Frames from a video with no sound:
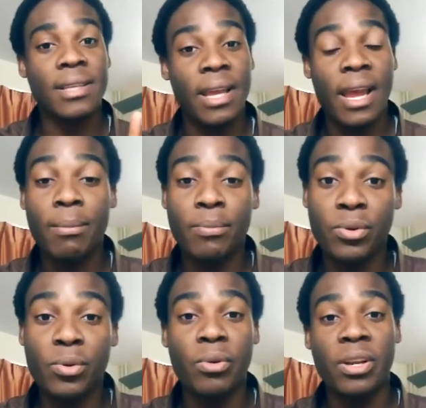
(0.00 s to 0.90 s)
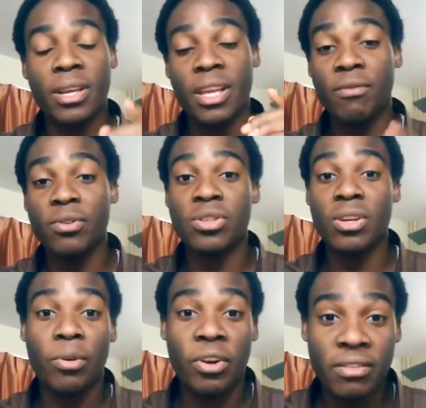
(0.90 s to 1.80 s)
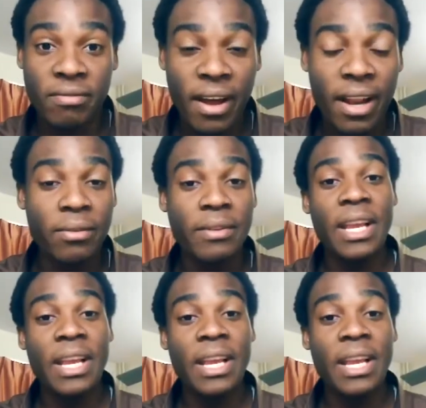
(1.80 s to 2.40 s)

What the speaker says: helped you, will give you some great value.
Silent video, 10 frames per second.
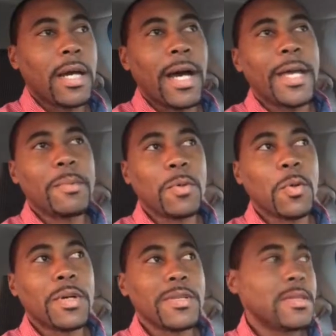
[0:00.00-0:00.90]
I am
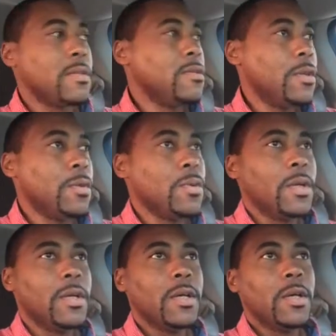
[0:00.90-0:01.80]
going to do
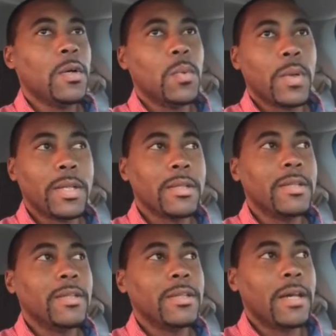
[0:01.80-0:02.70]
what
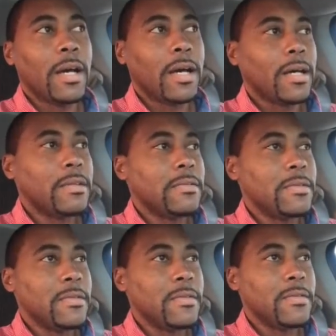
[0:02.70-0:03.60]

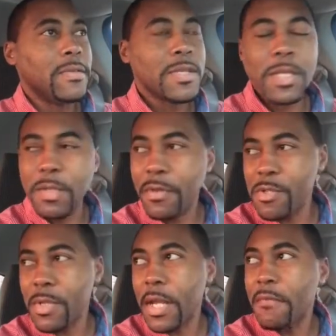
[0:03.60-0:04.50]
this
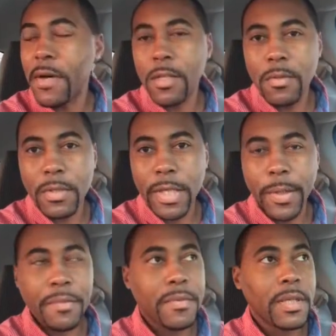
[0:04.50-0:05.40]
individual that I follow,
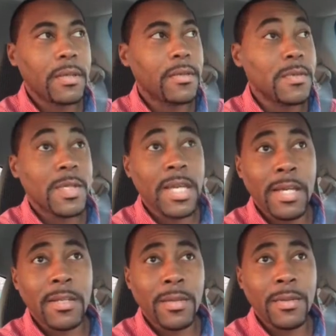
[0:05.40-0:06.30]
Gary V,
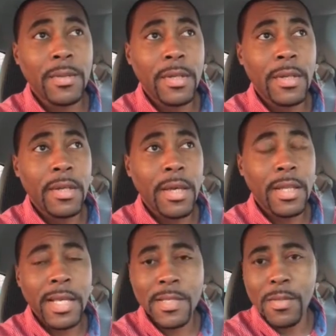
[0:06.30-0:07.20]
said do,
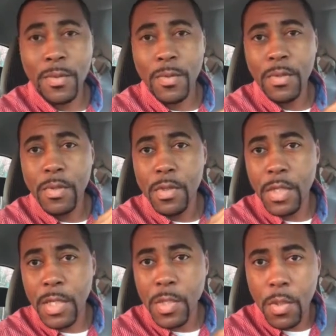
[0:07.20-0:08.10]
and that's to
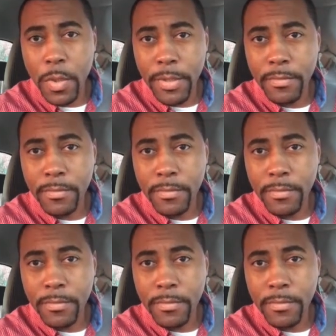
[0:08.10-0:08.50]
just do it.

Task to complete »
Exactly the lines from the one containing "[0:00.00-0:00.90]" to the end of the records above, both end lines included, are to be printed, and no pictures with them.

Your response »
[0:00.00-0:00.90]
I am
[0:00.90-0:01.80]
going to do
[0:01.80-0:02.70]
what
[0:02.70-0:03.60]

[0:03.60-0:04.50]
this
[0:04.50-0:05.40]
individual that I follow,
[0:05.40-0:06.30]
Gary V,
[0:06.30-0:07.20]
said do,
[0:07.20-0:08.10]
and that's to
[0:08.10-0:08.50]
just do it.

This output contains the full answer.